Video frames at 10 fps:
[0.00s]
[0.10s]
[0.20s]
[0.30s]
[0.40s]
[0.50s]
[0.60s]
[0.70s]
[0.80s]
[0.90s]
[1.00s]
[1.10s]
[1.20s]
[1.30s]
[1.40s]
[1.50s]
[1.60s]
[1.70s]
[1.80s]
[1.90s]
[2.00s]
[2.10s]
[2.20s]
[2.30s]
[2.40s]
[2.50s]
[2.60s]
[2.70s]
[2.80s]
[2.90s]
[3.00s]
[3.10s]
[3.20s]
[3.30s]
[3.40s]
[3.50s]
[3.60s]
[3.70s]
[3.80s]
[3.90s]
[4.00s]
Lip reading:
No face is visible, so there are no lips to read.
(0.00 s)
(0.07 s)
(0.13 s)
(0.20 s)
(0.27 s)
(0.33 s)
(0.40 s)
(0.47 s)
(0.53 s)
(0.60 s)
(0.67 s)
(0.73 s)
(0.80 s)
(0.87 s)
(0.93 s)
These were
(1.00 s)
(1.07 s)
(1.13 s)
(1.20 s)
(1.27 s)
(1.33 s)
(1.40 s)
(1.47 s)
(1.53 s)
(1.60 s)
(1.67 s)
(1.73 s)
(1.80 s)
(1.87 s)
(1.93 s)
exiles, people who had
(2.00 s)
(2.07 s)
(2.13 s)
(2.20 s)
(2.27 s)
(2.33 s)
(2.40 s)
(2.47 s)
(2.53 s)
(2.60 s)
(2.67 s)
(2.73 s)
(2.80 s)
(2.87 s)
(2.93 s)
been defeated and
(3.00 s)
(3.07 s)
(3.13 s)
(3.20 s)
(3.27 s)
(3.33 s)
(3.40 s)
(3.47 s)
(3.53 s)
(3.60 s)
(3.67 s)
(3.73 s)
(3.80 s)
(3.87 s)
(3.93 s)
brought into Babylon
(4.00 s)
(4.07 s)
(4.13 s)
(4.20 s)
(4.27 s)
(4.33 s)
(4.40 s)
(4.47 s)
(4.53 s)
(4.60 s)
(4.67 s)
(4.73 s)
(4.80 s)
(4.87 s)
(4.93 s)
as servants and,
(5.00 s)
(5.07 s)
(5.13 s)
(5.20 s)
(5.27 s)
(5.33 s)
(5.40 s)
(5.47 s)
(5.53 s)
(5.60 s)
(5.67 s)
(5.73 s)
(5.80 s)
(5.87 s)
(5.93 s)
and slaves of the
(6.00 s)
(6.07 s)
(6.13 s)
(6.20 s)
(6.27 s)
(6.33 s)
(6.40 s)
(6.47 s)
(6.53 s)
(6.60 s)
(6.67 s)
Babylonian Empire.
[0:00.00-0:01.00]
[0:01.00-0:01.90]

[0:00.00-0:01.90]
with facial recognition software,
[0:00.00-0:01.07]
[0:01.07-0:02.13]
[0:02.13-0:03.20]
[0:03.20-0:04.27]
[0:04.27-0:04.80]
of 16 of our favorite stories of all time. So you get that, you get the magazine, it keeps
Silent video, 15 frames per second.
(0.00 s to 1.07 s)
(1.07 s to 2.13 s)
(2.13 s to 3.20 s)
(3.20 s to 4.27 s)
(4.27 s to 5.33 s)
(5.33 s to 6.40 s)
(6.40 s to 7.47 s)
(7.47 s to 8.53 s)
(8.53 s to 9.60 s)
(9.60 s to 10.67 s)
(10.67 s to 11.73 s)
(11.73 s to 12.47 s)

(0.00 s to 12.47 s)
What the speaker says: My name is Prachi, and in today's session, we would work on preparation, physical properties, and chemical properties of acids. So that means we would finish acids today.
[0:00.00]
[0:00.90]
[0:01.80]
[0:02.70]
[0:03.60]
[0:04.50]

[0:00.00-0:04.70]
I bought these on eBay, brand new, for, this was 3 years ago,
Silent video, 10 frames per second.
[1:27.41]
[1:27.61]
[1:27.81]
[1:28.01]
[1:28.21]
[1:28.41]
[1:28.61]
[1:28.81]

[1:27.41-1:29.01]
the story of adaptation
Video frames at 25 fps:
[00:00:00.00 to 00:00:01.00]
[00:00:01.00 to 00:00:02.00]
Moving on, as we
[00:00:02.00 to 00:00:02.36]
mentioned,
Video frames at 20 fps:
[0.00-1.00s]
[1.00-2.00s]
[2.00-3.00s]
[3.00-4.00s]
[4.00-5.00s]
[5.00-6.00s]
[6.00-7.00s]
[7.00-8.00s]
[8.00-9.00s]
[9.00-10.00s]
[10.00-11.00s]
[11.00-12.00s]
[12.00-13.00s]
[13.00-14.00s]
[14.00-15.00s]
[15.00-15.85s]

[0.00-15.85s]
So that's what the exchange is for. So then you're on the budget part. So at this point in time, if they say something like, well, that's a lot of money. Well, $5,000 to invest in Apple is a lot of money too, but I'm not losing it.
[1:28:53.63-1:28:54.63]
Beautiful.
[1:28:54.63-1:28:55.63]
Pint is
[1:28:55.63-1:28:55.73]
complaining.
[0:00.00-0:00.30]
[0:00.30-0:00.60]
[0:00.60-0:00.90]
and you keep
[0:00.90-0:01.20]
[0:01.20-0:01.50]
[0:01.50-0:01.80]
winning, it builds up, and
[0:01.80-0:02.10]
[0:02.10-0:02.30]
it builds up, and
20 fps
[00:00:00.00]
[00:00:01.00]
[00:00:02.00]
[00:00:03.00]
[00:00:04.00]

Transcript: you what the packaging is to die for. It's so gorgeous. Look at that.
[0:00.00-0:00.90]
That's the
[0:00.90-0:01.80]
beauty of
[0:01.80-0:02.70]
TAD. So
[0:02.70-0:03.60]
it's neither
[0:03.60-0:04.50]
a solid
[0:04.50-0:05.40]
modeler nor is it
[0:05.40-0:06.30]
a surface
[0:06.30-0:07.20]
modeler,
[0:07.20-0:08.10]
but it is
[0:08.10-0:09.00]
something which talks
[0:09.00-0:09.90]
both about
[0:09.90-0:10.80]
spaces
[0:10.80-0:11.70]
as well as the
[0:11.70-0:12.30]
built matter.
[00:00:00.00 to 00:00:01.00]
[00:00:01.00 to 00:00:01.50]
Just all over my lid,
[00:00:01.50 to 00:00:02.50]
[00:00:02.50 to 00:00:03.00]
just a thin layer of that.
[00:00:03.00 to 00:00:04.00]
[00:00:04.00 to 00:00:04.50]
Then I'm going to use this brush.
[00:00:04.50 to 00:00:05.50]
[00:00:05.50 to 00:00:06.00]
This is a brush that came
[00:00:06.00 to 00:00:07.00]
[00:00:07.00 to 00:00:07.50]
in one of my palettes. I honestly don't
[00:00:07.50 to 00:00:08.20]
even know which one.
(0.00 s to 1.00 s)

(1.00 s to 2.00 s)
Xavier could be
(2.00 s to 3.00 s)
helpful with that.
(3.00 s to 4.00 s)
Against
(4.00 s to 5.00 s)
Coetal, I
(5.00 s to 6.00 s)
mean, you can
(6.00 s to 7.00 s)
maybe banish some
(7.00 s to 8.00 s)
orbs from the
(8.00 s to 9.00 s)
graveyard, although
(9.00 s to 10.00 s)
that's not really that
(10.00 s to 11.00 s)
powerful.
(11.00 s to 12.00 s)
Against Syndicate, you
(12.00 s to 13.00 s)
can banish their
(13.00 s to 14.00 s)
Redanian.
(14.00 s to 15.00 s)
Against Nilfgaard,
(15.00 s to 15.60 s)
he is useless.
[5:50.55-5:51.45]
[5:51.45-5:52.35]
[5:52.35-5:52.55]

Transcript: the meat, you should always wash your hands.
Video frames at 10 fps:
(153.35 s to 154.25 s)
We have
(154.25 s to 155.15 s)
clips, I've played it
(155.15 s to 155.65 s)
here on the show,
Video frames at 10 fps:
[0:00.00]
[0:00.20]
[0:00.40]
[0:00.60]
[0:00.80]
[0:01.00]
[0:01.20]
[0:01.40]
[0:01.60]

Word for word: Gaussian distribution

:::::

- **What you need to do**:
Whenever the word "second" occurs in a line of the listing above, return that line.

- **Answer section**:
Silent video, 15 frames per second.
Silent video, 10 frames per second.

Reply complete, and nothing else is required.